───── Available data ─────

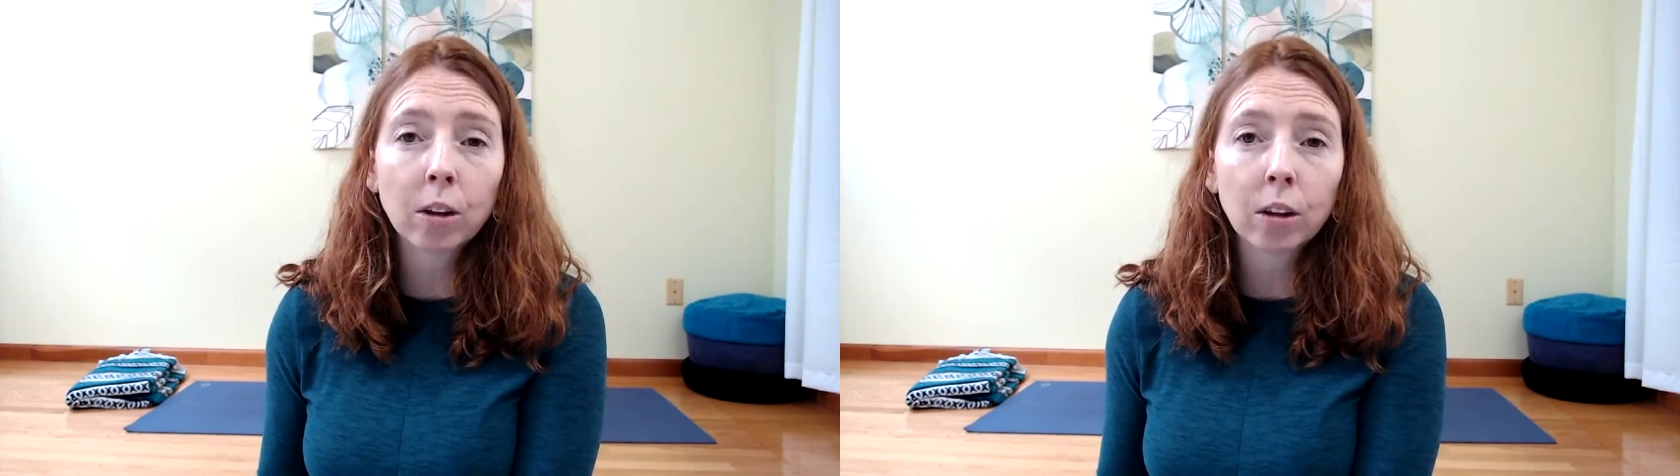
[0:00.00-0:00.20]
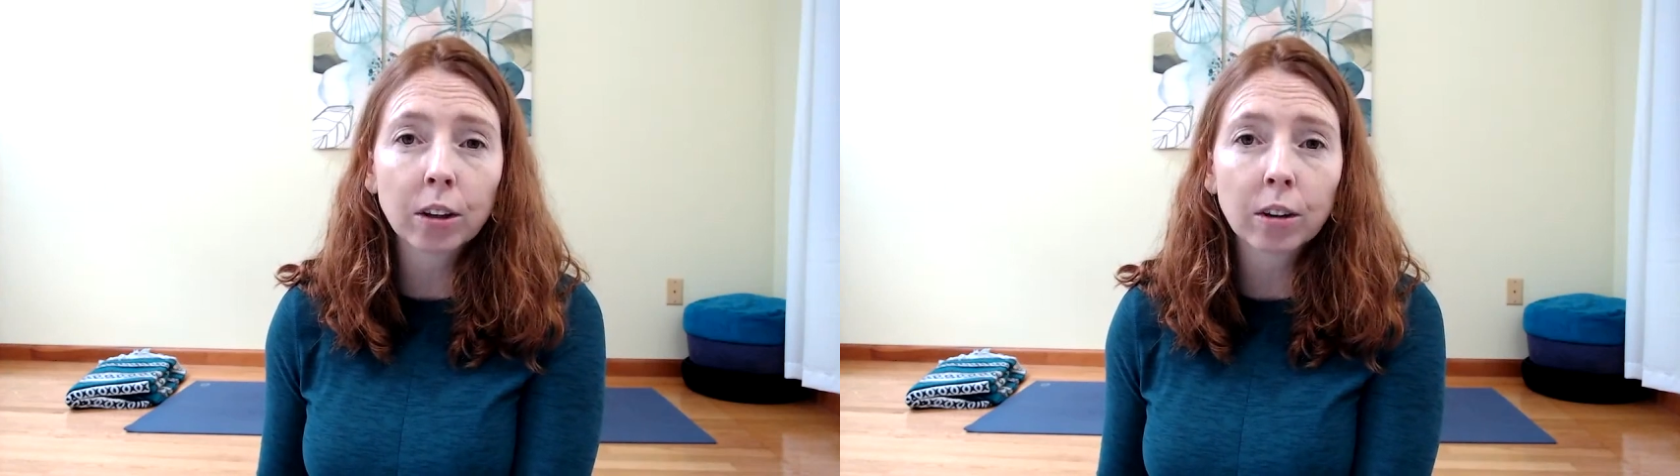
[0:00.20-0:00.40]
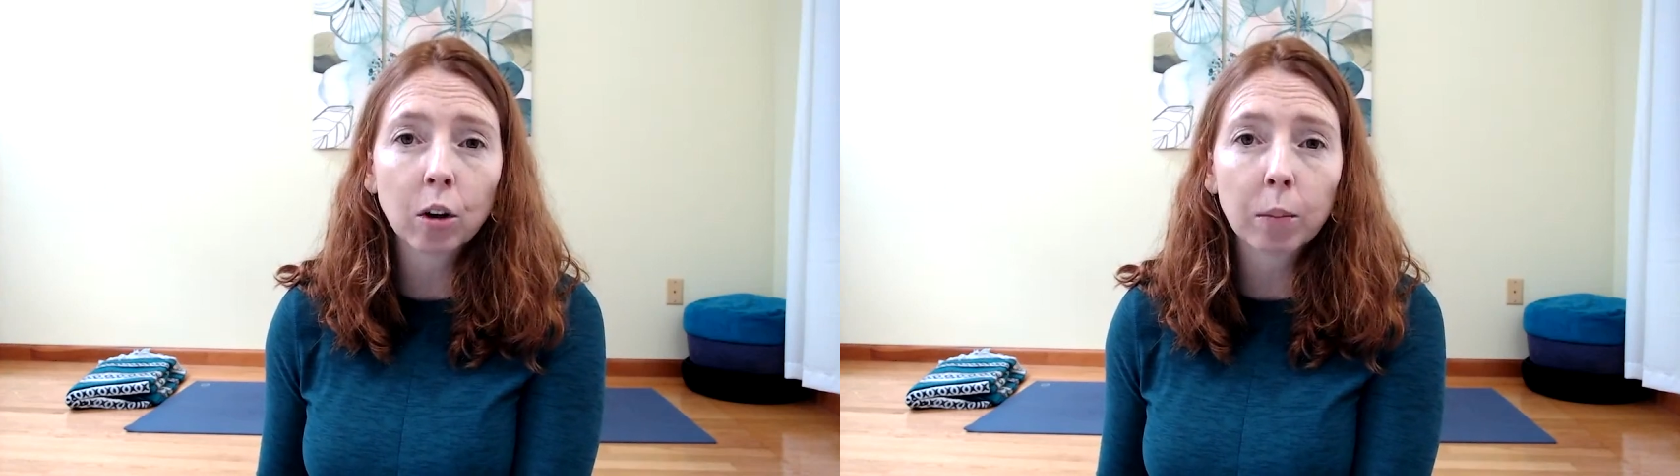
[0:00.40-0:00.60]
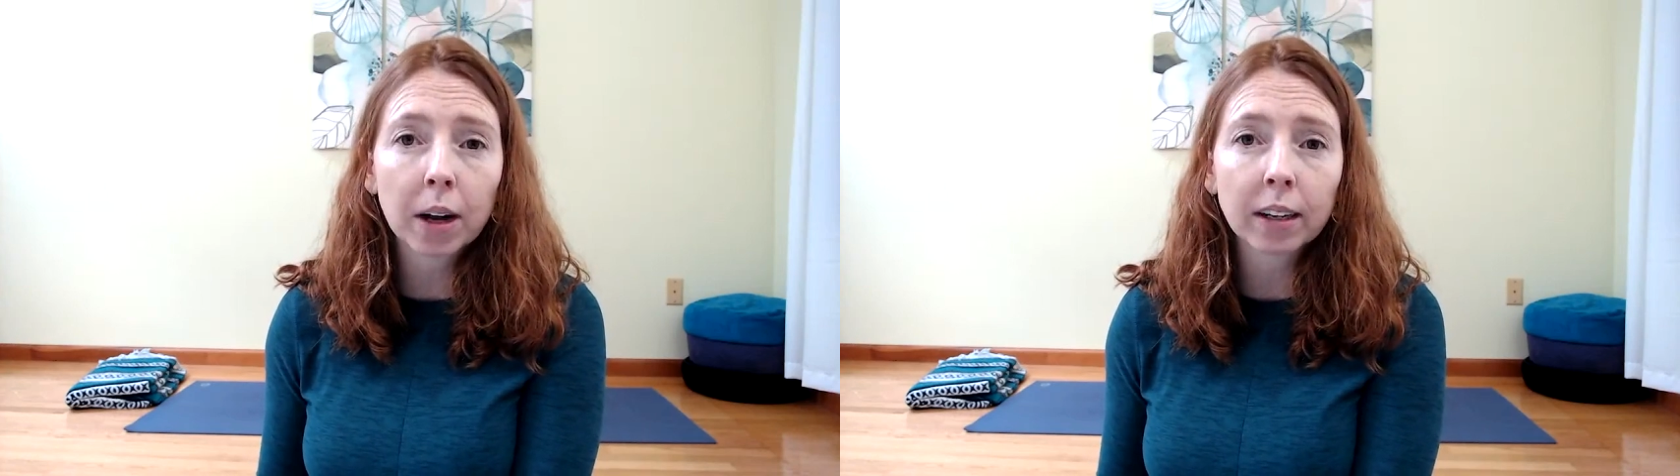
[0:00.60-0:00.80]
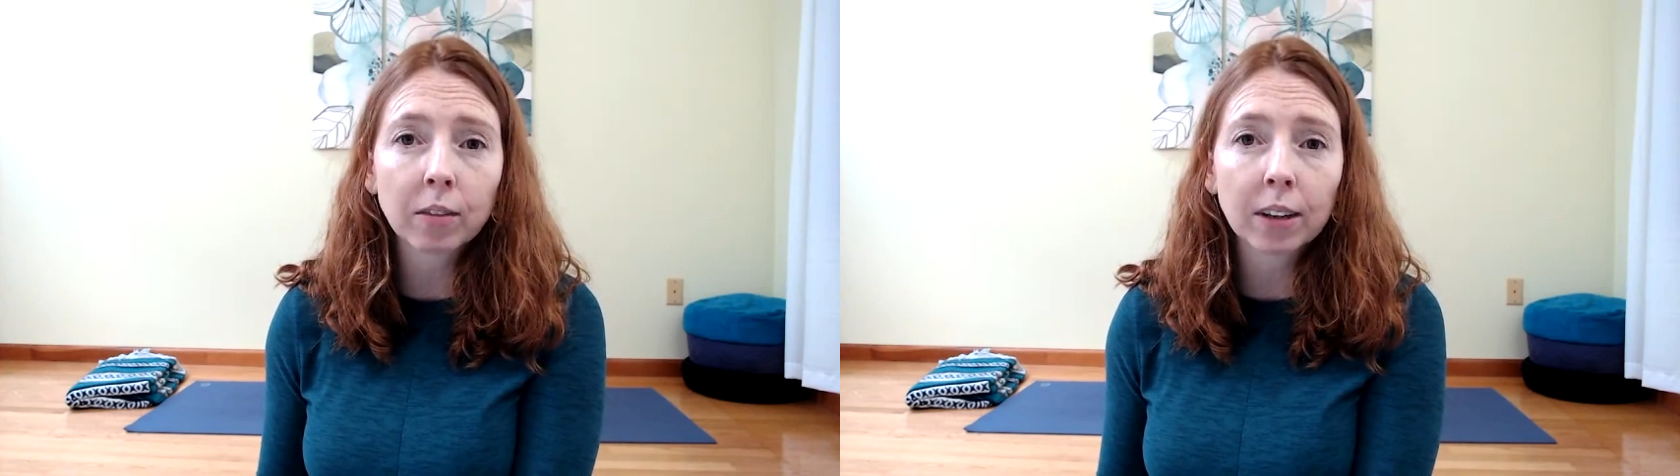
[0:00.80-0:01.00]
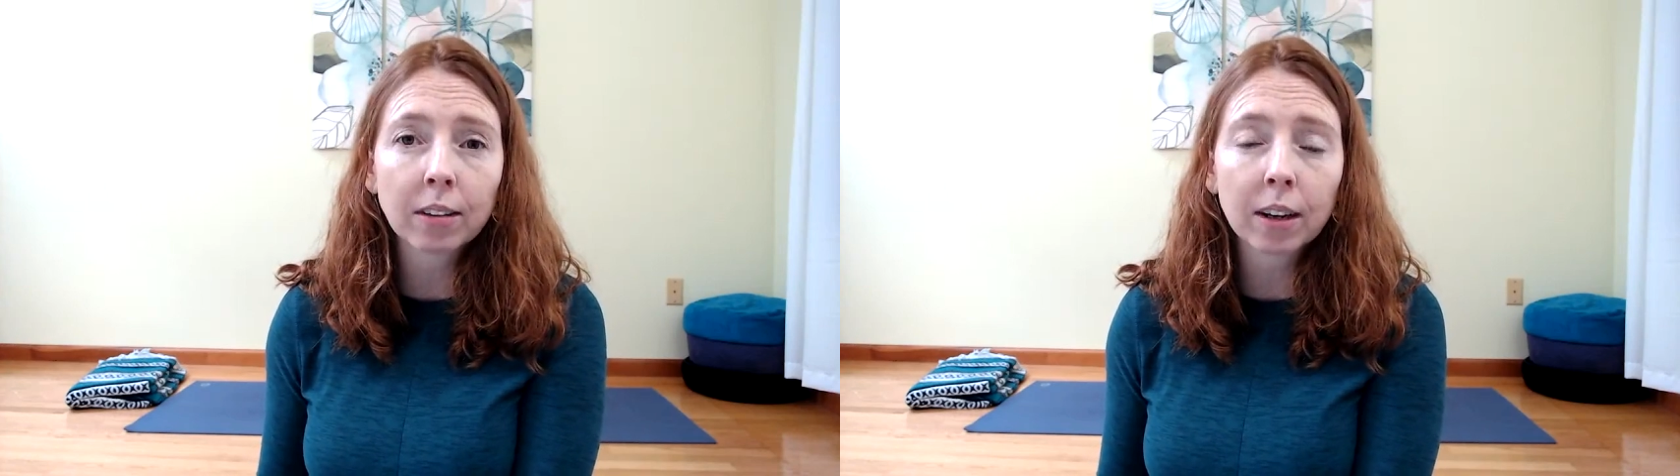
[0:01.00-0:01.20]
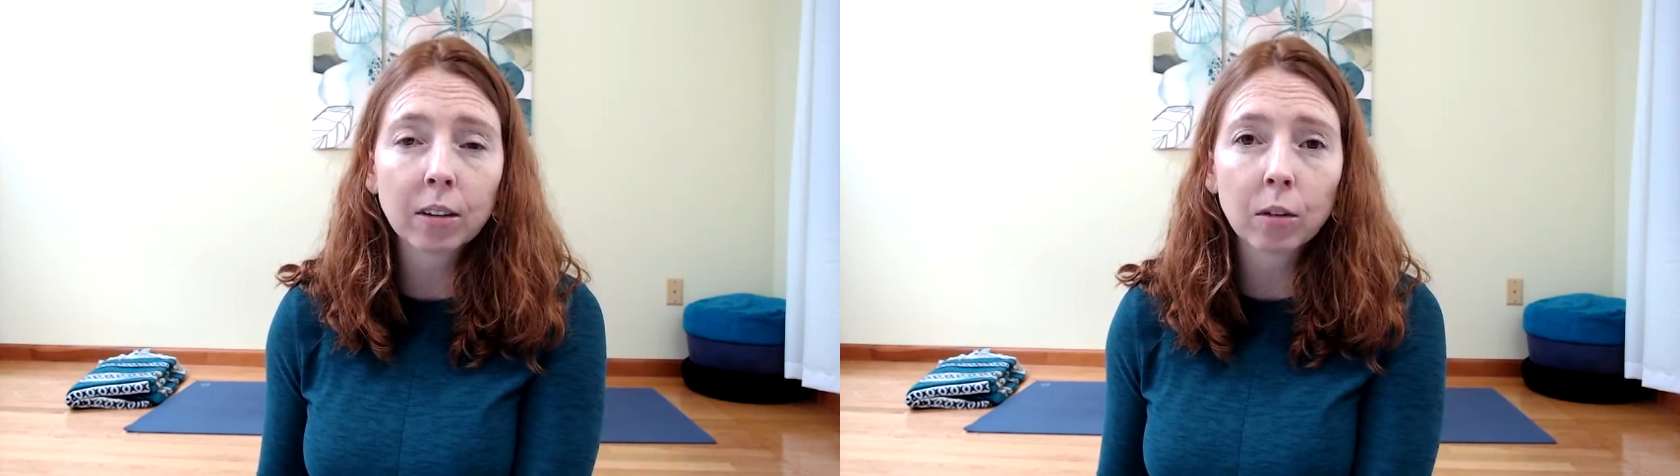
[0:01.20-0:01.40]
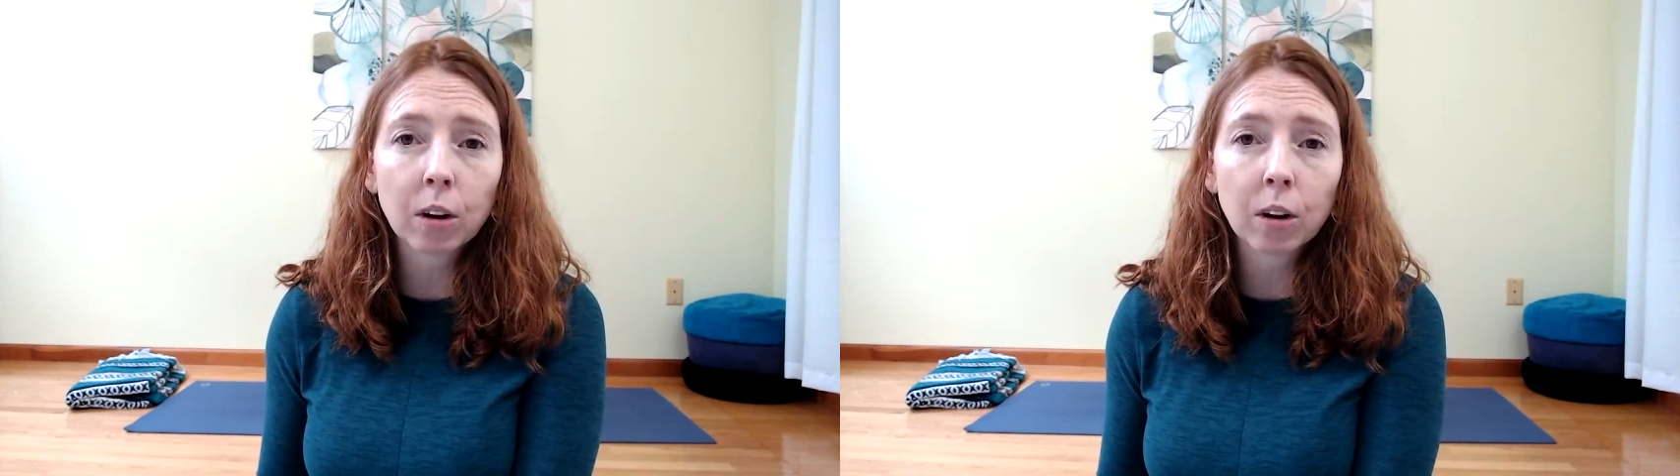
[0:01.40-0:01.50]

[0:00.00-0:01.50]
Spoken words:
learn in Whole Body Reset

─────

Exercise instructions:
Output the full listing verbatim, but drop the images.

Result:
[0:00.00-0:00.20]
[0:00.20-0:00.40]
[0:00.40-0:00.60]
[0:00.60-0:00.80]
[0:00.80-0:01.00]
[0:01.00-0:01.20]
[0:01.20-0:01.40]
[0:01.40-0:01.50]

[0:00.00-0:01.50]
Spoken words:
learn in Whole Body Reset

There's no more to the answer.